Les deux https://github.com/alex314159/blpapiwrapper et https://github.com/kyuni22/pybbg font le travail de base (merci les gars!) Mais rencontrez des difficultés avec plusieurs titres/champs ainsi que des dérogations dont vous aurez inévitablement besoin.
La seule chose que ce https://github.com/kyuni22/pybbg a que tia ne possède pas est bds (sécurité, champ).
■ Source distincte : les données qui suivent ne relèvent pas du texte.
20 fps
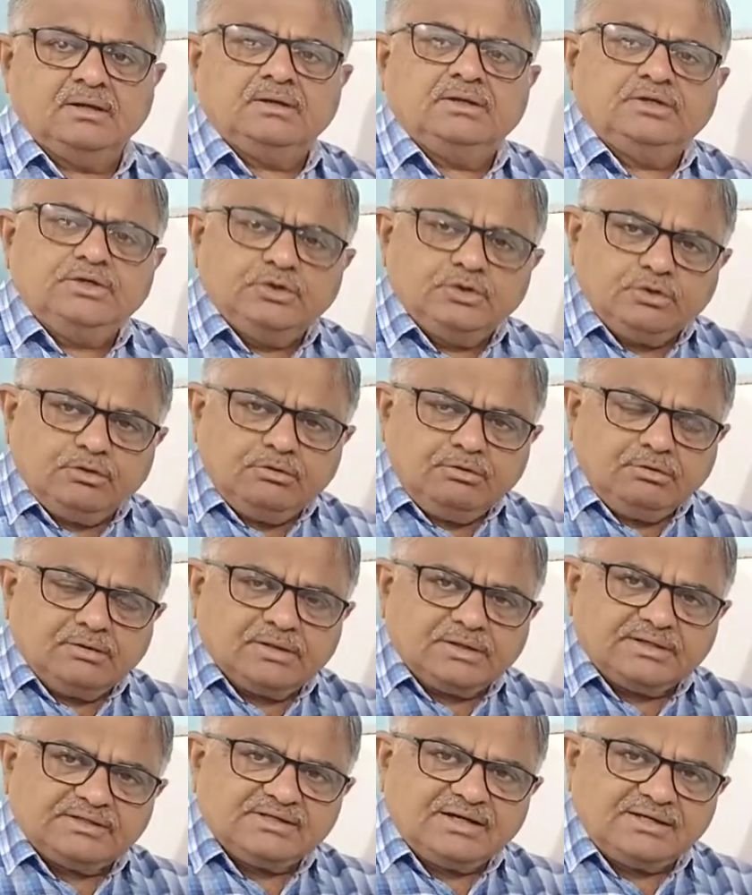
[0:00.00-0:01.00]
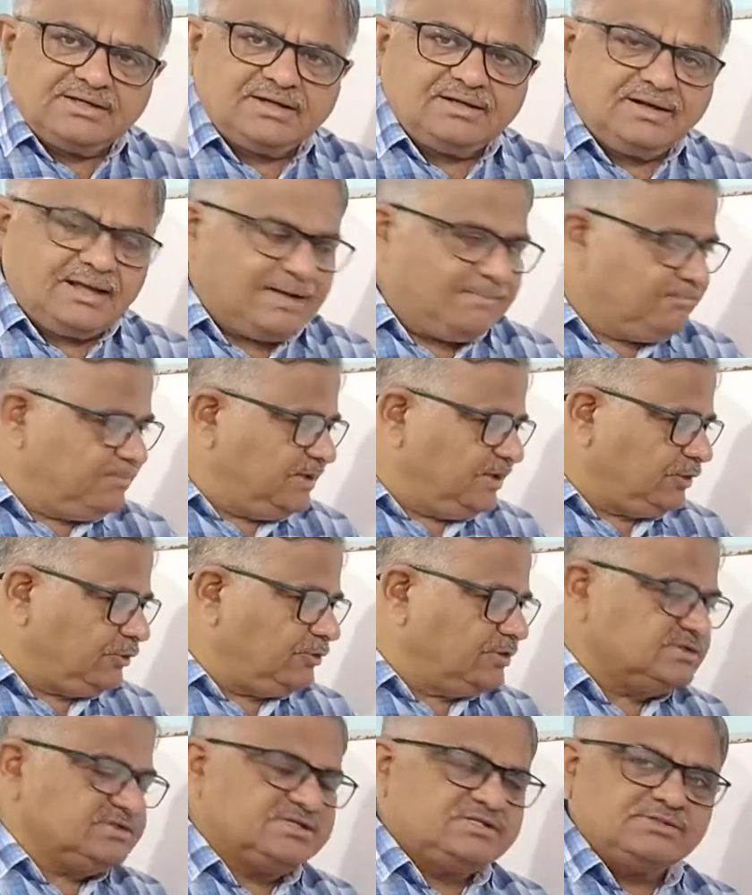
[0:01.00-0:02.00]
You know, resultant amplitude
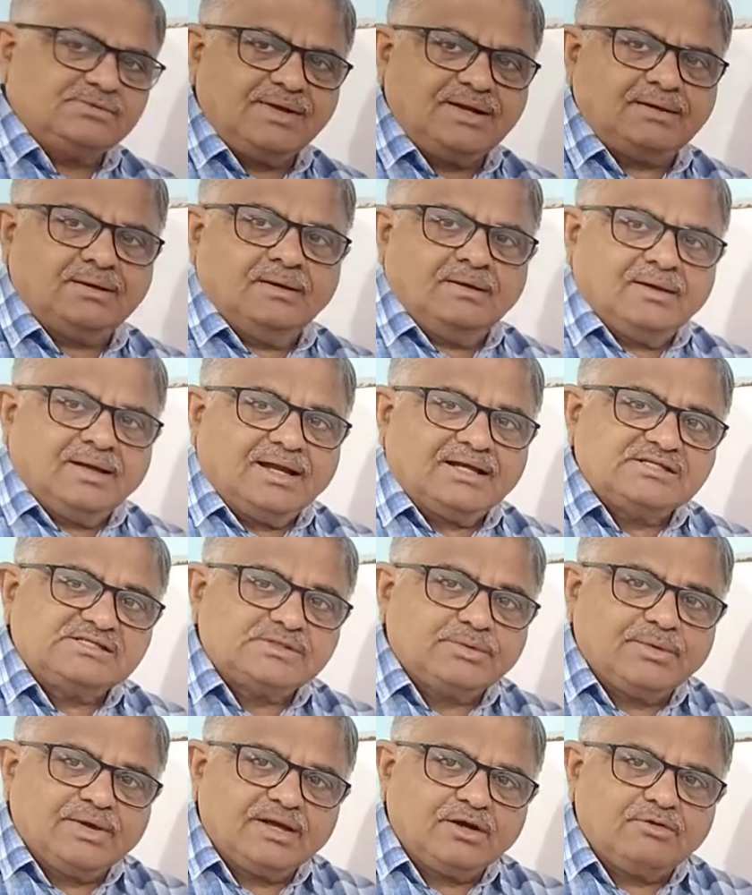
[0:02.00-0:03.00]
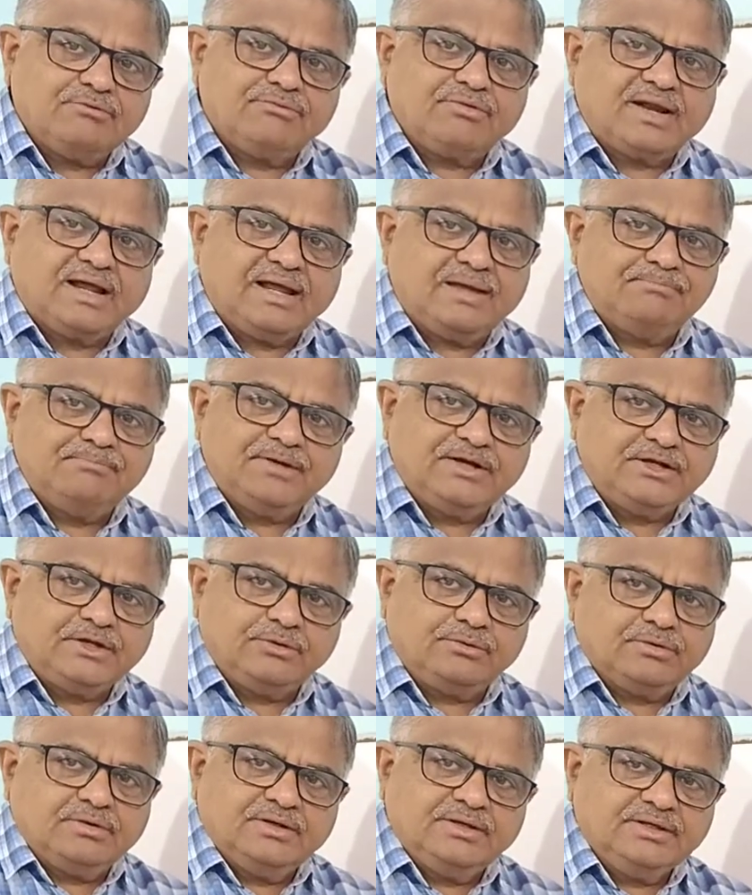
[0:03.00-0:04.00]
is this one, and square of
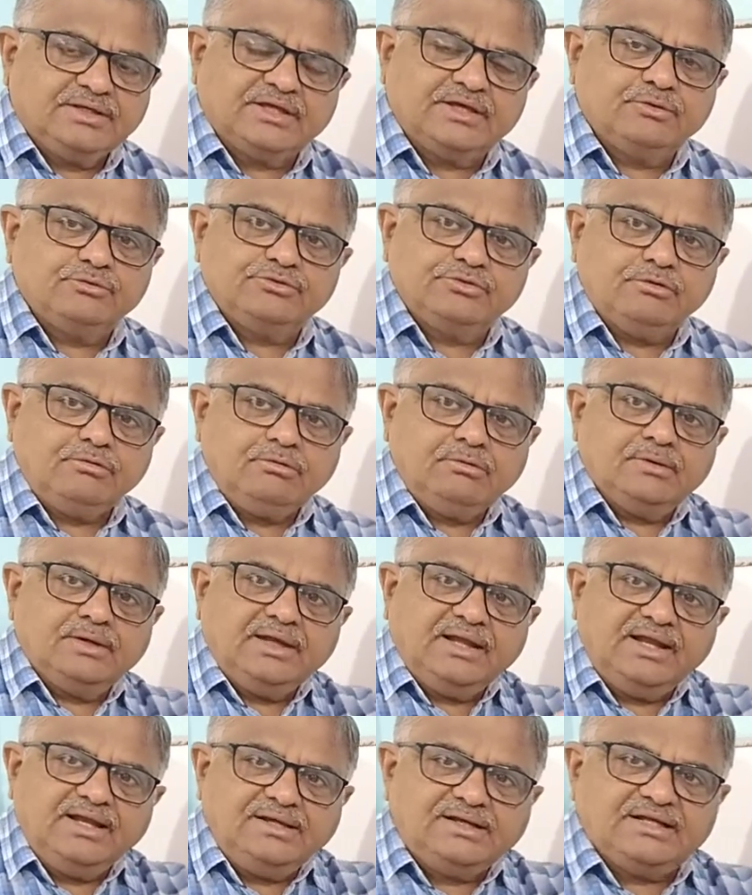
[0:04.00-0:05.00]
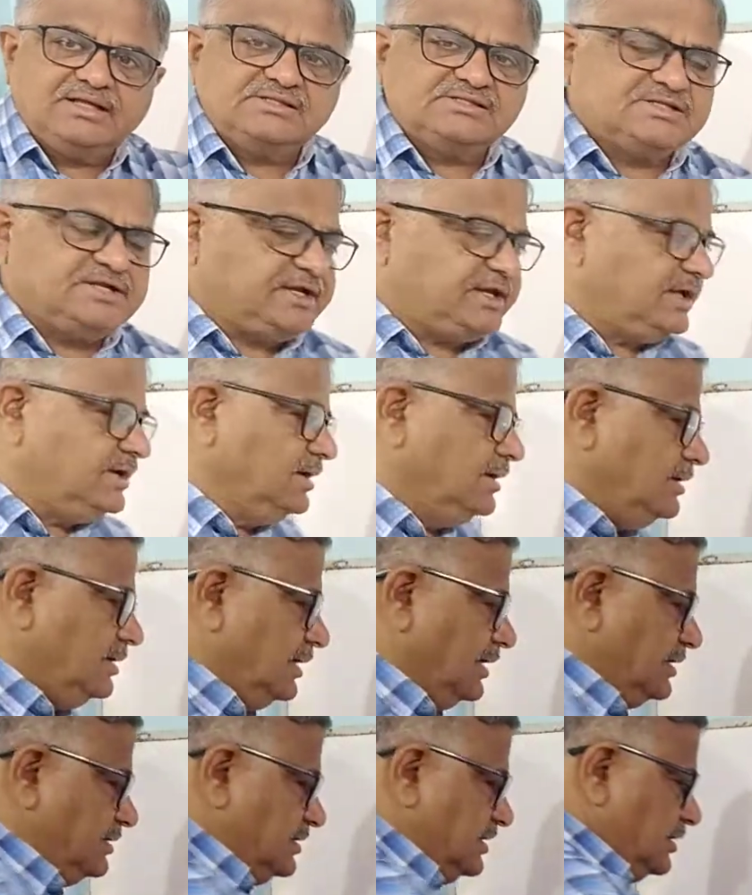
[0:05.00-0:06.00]
amplitude gives you intensity,
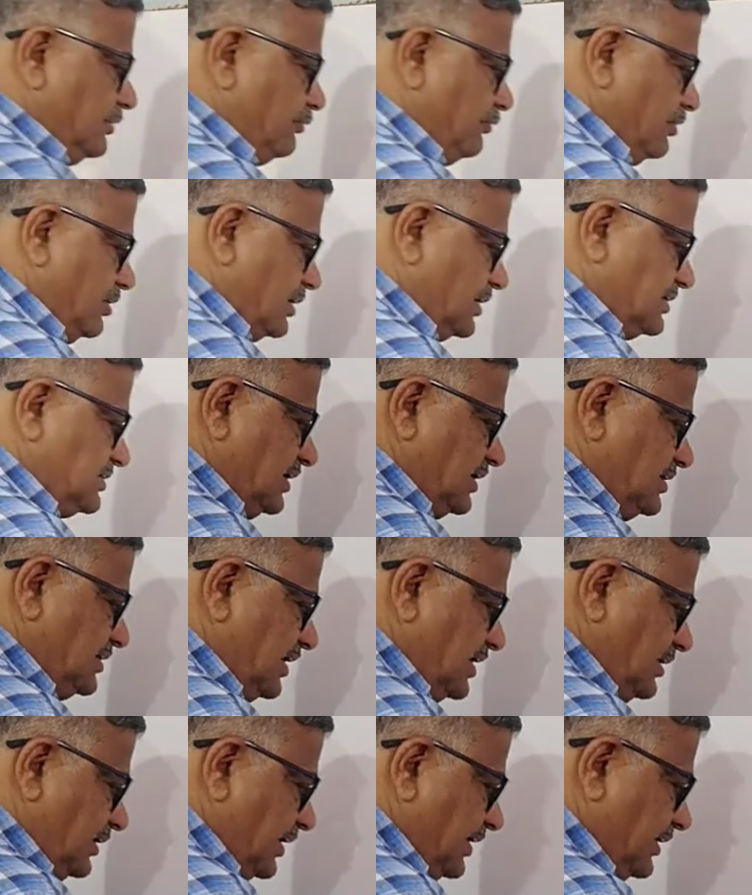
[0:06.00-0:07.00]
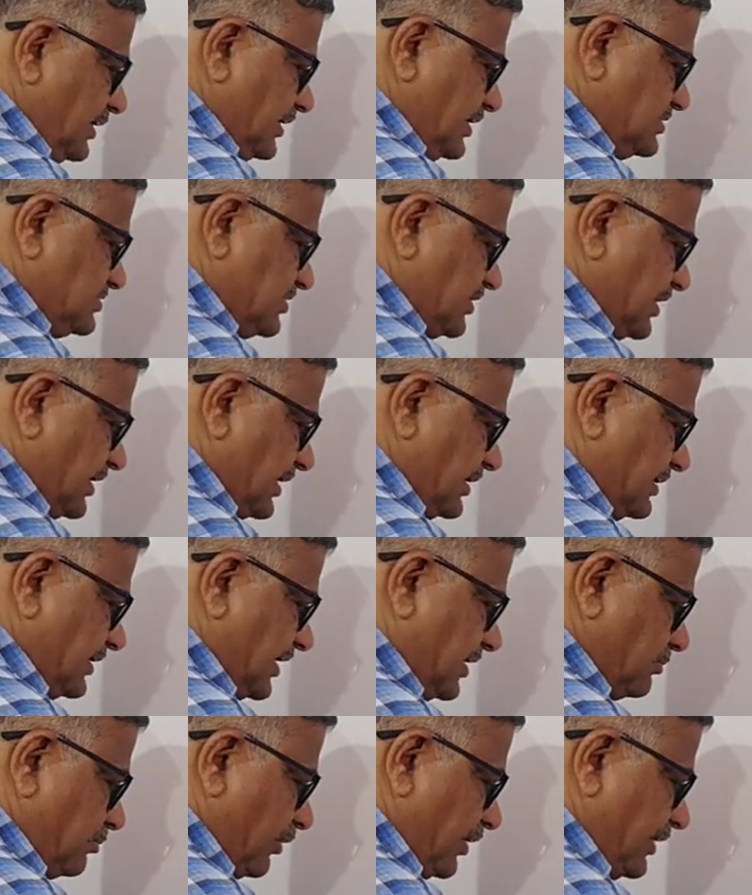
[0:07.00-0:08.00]
and therefore resultant intensity at
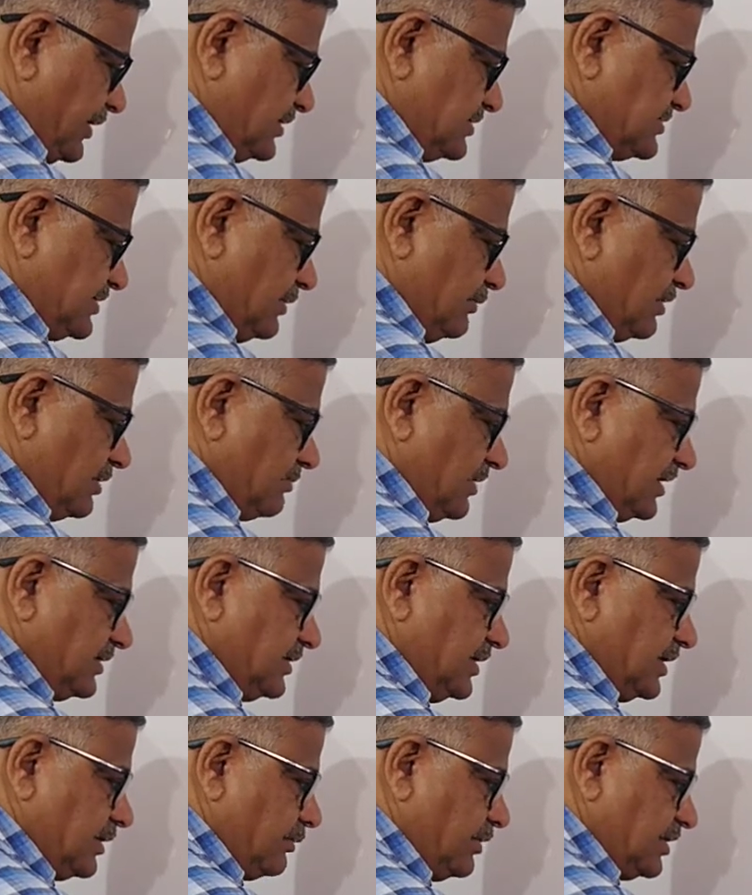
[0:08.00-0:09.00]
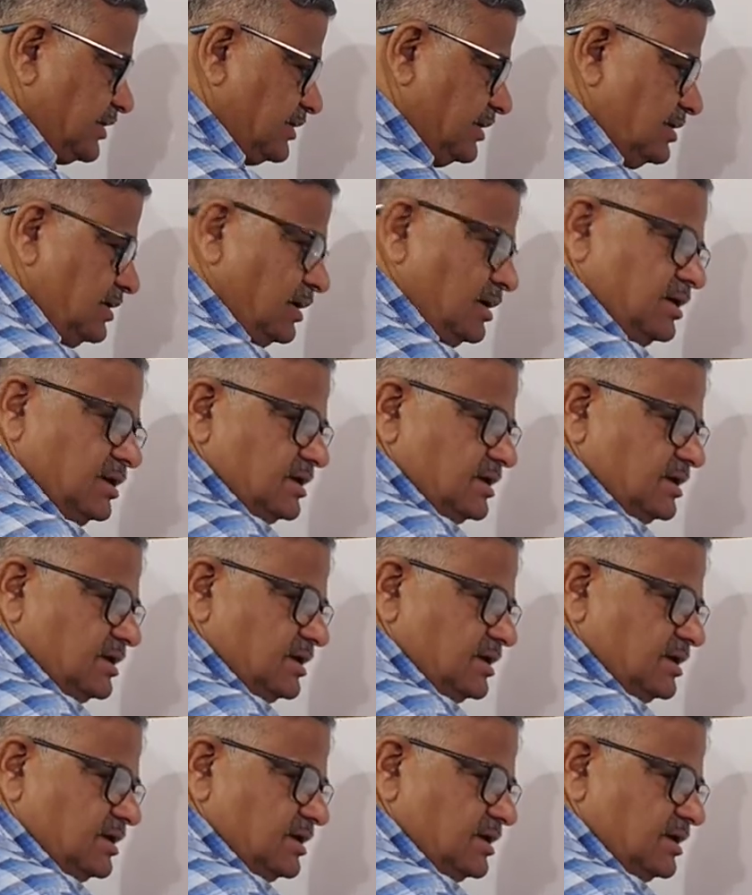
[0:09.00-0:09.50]
that point is given by the equation.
Il existe maintenant une propre API Bloomberg pour python qui n'utilise pas COM. Il possède tous les crochets pour vous permettre de reproduire les fonctionnalités du complément Excel, avec l'avantage évident d'un noeud final de langage de programmation approprié. Les objets de requête et de réponse sont assez mal documentés et assez obtus. Néanmoins, les exemples de l'API sont bons, et certains jeux utilisant le module inspecter et l'impression des messages de réponse devraient vous permettre de vous familiariser rapidement. Malheureusement, la licence de terminal standard ne fonctionne que sous Windows. Pour * nix, vous aurez besoin d'une licence de serveur (encore plus chère). Je l'ai utilisé assez largement.